DESCRIPTION OF THE TASK » Please repeat exactly the lines below from the one containing "[00:05:27.89]" down to the one containing "[00:05:10.25 to 00:05:28.33]", both included, and nothing else.

RECORDS TO USE »

* * * * * * * * *

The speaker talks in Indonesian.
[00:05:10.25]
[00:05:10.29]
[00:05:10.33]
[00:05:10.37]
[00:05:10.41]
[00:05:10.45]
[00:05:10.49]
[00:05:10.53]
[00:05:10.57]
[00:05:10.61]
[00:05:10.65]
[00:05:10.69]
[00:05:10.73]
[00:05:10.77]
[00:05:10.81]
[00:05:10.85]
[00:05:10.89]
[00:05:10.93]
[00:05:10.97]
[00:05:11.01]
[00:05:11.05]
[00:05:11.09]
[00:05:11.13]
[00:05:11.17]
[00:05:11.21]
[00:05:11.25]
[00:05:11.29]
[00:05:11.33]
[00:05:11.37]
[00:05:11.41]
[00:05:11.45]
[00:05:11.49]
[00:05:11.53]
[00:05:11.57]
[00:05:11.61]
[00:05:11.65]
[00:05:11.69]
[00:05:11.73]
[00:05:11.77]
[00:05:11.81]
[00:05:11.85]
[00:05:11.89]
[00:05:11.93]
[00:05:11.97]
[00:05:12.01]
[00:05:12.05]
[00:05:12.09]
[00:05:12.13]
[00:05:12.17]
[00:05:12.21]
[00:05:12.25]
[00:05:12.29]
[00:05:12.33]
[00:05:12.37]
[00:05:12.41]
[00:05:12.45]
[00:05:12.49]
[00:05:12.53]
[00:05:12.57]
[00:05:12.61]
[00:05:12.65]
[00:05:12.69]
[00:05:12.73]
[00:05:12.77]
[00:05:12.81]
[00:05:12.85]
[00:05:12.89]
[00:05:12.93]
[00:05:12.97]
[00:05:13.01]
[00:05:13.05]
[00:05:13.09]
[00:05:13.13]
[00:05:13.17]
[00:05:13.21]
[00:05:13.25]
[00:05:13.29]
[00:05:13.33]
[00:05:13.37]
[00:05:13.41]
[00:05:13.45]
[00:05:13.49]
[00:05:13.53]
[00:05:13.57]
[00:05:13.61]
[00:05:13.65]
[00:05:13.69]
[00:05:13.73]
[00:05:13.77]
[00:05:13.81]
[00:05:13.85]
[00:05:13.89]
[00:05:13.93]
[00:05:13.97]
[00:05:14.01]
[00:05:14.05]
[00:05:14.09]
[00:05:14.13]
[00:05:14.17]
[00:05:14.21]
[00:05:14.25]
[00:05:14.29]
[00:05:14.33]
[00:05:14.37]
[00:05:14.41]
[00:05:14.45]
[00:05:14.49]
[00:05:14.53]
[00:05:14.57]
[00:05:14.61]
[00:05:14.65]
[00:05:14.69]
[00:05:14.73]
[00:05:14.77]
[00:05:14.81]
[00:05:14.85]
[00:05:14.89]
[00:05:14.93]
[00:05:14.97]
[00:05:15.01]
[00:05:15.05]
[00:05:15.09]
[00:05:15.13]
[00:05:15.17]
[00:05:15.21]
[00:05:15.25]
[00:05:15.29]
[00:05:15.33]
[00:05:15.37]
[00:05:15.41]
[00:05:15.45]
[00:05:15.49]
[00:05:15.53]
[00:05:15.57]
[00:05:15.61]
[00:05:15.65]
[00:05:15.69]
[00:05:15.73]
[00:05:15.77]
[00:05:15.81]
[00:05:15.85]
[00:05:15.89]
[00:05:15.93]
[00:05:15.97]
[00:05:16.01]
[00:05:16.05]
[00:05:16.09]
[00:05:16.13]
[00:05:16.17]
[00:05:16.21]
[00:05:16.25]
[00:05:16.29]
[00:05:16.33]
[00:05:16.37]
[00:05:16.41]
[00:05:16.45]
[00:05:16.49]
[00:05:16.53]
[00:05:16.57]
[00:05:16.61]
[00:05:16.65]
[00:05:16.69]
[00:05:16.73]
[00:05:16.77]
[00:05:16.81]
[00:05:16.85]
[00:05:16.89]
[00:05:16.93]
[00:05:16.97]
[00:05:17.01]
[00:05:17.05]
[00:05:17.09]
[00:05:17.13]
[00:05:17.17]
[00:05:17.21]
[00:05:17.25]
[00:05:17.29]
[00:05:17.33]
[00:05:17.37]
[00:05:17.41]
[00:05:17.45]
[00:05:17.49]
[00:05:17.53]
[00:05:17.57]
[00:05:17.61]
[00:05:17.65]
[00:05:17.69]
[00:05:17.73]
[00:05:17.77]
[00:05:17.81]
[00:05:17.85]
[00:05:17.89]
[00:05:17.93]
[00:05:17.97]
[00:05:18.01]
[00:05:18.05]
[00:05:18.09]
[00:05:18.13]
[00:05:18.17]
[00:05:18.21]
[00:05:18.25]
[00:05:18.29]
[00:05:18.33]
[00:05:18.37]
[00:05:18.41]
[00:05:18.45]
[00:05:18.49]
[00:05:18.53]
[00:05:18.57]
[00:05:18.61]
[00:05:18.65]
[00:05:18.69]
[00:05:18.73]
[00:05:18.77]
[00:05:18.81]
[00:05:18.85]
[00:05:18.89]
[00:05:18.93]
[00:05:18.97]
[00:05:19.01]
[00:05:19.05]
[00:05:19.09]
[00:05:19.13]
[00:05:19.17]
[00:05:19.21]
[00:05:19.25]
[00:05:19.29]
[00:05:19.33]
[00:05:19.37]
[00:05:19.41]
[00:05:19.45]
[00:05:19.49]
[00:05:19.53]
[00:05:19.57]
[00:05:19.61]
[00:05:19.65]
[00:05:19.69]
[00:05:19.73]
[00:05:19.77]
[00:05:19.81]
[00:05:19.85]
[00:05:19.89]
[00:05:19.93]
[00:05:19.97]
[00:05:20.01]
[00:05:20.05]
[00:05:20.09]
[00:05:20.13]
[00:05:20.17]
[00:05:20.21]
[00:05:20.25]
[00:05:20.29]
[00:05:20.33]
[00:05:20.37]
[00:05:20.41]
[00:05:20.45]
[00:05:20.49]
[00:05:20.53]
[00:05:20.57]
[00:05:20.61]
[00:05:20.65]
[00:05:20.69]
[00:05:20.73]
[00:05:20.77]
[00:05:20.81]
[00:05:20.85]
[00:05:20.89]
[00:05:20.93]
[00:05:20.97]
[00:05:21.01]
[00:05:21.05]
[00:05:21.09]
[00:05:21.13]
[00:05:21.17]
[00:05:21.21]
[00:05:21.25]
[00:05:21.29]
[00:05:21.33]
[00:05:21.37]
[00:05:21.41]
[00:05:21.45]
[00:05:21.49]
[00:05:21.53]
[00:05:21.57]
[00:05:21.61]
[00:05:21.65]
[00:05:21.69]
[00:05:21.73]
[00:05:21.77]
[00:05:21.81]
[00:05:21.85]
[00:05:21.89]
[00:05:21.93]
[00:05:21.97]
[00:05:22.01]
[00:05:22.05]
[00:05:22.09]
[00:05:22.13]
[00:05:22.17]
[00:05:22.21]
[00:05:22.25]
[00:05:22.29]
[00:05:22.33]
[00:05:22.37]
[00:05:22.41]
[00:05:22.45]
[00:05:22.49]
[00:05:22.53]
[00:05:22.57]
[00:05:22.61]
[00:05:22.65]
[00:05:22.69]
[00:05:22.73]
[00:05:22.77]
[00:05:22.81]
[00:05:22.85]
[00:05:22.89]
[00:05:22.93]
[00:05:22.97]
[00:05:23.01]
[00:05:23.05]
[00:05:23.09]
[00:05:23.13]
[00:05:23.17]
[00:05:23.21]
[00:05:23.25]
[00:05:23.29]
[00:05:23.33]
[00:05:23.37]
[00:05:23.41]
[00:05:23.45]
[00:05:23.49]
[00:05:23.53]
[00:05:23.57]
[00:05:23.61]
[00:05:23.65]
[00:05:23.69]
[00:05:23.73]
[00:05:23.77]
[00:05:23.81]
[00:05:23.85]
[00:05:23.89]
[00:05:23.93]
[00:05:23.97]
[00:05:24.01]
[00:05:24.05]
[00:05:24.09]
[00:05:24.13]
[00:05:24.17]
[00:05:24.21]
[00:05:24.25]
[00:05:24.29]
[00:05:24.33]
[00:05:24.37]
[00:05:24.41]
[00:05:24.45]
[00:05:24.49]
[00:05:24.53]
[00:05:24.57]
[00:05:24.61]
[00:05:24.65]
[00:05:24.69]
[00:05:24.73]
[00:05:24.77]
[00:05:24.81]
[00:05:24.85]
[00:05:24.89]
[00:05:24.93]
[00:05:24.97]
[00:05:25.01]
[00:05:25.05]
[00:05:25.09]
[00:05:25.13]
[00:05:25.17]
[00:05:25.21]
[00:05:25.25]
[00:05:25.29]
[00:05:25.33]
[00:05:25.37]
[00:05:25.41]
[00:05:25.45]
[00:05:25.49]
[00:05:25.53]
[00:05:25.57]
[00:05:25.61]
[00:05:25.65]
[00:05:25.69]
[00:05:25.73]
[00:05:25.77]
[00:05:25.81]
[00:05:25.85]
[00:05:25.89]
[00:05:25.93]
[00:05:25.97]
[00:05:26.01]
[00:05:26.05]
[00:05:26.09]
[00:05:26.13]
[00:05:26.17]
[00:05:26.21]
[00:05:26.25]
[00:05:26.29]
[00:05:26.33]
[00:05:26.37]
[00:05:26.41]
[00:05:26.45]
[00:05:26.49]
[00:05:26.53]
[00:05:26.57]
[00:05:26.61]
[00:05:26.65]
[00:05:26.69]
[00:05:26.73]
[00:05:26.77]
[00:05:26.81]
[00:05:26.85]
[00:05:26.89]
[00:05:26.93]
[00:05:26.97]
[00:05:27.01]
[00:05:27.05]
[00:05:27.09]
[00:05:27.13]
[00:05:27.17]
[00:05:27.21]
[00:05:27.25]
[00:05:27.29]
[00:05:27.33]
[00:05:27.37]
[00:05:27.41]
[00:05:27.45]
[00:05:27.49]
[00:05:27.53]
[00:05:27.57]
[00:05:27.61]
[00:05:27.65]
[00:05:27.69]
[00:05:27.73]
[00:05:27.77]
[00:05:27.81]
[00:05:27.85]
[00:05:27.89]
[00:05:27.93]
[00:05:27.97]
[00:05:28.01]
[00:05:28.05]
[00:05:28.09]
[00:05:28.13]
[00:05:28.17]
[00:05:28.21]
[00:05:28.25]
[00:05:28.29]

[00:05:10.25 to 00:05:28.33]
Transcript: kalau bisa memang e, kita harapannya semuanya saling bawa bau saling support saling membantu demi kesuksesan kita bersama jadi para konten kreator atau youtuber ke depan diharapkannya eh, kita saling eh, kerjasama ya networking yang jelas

* * * * * * * * *

OUTPUT FOR THIS TASK »
[00:05:27.89]
[00:05:27.93]
[00:05:27.97]
[00:05:28.01]
[00:05:28.05]
[00:05:28.09]
[00:05:28.13]
[00:05:28.17]
[00:05:28.21]
[00:05:28.25]
[00:05:28.29]

[00:05:10.25 to 00:05:28.33]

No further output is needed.